### Task:
Write down every entry once more, exactly as it reads.
═════ Stored data ═════
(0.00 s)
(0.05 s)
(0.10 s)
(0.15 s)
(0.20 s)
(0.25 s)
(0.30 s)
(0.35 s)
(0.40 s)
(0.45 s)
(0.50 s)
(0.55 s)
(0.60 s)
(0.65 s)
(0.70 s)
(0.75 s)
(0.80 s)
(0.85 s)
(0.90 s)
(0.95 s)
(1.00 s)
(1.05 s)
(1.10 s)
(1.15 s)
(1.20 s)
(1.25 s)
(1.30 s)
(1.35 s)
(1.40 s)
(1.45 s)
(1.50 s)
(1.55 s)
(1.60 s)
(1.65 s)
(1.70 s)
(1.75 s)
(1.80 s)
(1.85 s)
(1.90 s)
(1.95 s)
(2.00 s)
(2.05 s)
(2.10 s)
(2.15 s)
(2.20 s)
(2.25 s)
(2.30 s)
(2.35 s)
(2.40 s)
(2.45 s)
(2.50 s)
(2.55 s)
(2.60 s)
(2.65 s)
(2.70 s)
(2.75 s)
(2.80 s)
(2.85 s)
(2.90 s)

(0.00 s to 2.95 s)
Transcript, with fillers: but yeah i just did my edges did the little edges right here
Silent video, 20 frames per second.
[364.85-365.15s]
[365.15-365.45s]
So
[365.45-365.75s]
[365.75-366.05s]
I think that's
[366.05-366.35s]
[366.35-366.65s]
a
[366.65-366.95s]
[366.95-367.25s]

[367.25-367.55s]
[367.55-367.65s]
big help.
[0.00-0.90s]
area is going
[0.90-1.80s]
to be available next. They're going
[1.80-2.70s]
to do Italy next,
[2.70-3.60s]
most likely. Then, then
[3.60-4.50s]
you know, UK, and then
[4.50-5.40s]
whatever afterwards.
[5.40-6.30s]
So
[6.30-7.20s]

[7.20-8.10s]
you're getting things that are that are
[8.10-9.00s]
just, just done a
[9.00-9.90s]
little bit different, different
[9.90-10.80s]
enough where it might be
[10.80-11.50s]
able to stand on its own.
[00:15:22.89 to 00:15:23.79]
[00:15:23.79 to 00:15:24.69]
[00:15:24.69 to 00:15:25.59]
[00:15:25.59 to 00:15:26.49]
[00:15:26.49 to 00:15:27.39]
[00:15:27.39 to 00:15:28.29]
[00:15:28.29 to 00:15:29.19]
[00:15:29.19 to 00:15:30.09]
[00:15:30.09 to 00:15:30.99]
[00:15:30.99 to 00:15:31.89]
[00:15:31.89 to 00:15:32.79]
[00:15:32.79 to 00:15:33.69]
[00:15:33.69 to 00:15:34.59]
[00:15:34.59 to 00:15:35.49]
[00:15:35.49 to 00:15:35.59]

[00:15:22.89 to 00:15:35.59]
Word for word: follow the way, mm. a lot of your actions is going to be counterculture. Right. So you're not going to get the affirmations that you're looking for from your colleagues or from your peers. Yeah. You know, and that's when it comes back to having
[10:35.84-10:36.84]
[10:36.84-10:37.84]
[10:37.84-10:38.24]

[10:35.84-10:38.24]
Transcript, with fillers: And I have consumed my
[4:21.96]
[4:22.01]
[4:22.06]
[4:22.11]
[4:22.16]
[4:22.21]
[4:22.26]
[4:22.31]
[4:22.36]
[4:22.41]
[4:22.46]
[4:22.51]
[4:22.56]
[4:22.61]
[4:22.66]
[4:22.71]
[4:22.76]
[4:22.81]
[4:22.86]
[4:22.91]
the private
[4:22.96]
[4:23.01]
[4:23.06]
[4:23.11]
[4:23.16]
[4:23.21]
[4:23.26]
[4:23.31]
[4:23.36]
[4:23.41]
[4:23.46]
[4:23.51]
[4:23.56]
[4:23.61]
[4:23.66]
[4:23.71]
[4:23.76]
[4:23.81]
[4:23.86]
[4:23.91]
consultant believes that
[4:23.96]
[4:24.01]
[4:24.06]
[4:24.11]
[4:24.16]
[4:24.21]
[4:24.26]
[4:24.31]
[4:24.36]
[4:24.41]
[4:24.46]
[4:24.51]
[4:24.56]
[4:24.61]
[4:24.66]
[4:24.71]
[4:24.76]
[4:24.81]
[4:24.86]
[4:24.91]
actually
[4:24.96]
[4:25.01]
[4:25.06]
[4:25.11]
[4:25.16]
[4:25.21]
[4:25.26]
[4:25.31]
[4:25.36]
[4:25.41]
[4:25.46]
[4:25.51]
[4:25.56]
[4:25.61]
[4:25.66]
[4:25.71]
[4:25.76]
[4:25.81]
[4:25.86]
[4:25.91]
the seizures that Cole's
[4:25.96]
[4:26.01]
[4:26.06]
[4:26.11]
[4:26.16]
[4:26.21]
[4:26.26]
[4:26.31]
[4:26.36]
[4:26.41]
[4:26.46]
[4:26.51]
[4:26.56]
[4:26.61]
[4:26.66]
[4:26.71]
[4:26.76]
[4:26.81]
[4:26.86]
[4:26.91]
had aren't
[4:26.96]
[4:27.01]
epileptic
═════
### Answer below:
(0.00 s)
(0.05 s)
(0.10 s)
(0.15 s)
(0.20 s)
(0.25 s)
(0.30 s)
(0.35 s)
(0.40 s)
(0.45 s)
(0.50 s)
(0.55 s)
(0.60 s)
(0.65 s)
(0.70 s)
(0.75 s)
(0.80 s)
(0.85 s)
(0.90 s)
(0.95 s)
(1.00 s)
(1.05 s)
(1.10 s)
(1.15 s)
(1.20 s)
(1.25 s)
(1.30 s)
(1.35 s)
(1.40 s)
(1.45 s)
(1.50 s)
(1.55 s)
(1.60 s)
(1.65 s)
(1.70 s)
(1.75 s)
(1.80 s)
(1.85 s)
(1.90 s)
(1.95 s)
(2.00 s)
(2.05 s)
(2.10 s)
(2.15 s)
(2.20 s)
(2.25 s)
(2.30 s)
(2.35 s)
(2.40 s)
(2.45 s)
(2.50 s)
(2.55 s)
(2.60 s)
(2.65 s)
(2.70 s)
(2.75 s)
(2.80 s)
(2.85 s)
(2.90 s)

(0.00 s to 2.95 s)
Transcript, with fillers: but yeah i just did my edges did the little edges right here
Silent video, 20 frames per second.
[364.85-365.15s]
[365.15-365.45s]
So
[365.45-365.75s]
[365.75-366.05s]
I think that's
[366.05-366.35s]
[366.35-366.65s]
a
[366.65-366.95s]
[366.95-367.25s]

[367.25-367.55s]
[367.55-367.65s]
big help.
[0.00-0.90s]
area is going
[0.90-1.80s]
to be available next. They're going
[1.80-2.70s]
to do Italy next,
[2.70-3.60s]
most likely. Then, then
[3.60-4.50s]
you know, UK, and then
[4.50-5.40s]
whatever afterwards.
[5.40-6.30s]
So
[6.30-7.20s]

[7.20-8.10s]
you're getting things that are that are
[8.10-9.00s]
just, just done a
[9.00-9.90s]
little bit different, different
[9.90-10.80s]
enough where it might be
[10.80-11.50s]
able to stand on its own.
[00:15:22.89 to 00:15:23.79]
[00:15:23.79 to 00:15:24.69]
[00:15:24.69 to 00:15:25.59]
[00:15:25.59 to 00:15:26.49]
[00:15:26.49 to 00:15:27.39]
[00:15:27.39 to 00:15:28.29]
[00:15:28.29 to 00:15:29.19]
[00:15:29.19 to 00:15:30.09]
[00:15:30.09 to 00:15:30.99]
[00:15:30.99 to 00:15:31.89]
[00:15:31.89 to 00:15:32.79]
[00:15:32.79 to 00:15:33.69]
[00:15:33.69 to 00:15:34.59]
[00:15:34.59 to 00:15:35.49]
[00:15:35.49 to 00:15:35.59]

[00:15:22.89 to 00:15:35.59]
Word for word: follow the way, mm. a lot of your actions is going to be counterculture. Right. So you're not going to get the affirmations that you're looking for from your colleagues or from your peers. Yeah. You know, and that's when it comes back to having
[10:35.84-10:36.84]
[10:36.84-10:37.84]
[10:37.84-10:38.24]

[10:35.84-10:38.24]
Transcript, with fillers: And I have consumed my
[4:21.96]
[4:22.01]
[4:22.06]
[4:22.11]
[4:22.16]
[4:22.21]
[4:22.26]
[4:22.31]
[4:22.36]
[4:22.41]
[4:22.46]
[4:22.51]
[4:22.56]
[4:22.61]
[4:22.66]
[4:22.71]
[4:22.76]
[4:22.81]
[4:22.86]
[4:22.91]
the private
[4:22.96]
[4:23.01]
[4:23.06]
[4:23.11]
[4:23.16]
[4:23.21]
[4:23.26]
[4:23.31]
[4:23.36]
[4:23.41]
[4:23.46]
[4:23.51]
[4:23.56]
[4:23.61]
[4:23.66]
[4:23.71]
[4:23.76]
[4:23.81]
[4:23.86]
[4:23.91]
consultant believes that
[4:23.96]
[4:24.01]
[4:24.06]
[4:24.11]
[4:24.16]
[4:24.21]
[4:24.26]
[4:24.31]
[4:24.36]
[4:24.41]
[4:24.46]
[4:24.51]
[4:24.56]
[4:24.61]
[4:24.66]
[4:24.71]
[4:24.76]
[4:24.81]
[4:24.86]
[4:24.91]
actually
[4:24.96]
[4:25.01]
[4:25.06]
[4:25.11]
[4:25.16]
[4:25.21]
[4:25.26]
[4:25.31]
[4:25.36]
[4:25.41]
[4:25.46]
[4:25.51]
[4:25.56]
[4:25.61]
[4:25.66]
[4:25.71]
[4:25.76]
[4:25.81]
[4:25.86]
[4:25.91]
the seizures that Cole's
[4:25.96]
[4:26.01]
[4:26.06]
[4:26.11]
[4:26.16]
[4:26.21]
[4:26.26]
[4:26.31]
[4:26.36]
[4:26.41]
[4:26.46]
[4:26.51]
[4:26.56]
[4:26.61]
[4:26.66]
[4:26.71]
[4:26.76]
[4:26.81]
[4:26.86]
[4:26.91]
had aren't
[4:26.96]
[4:27.01]
epileptic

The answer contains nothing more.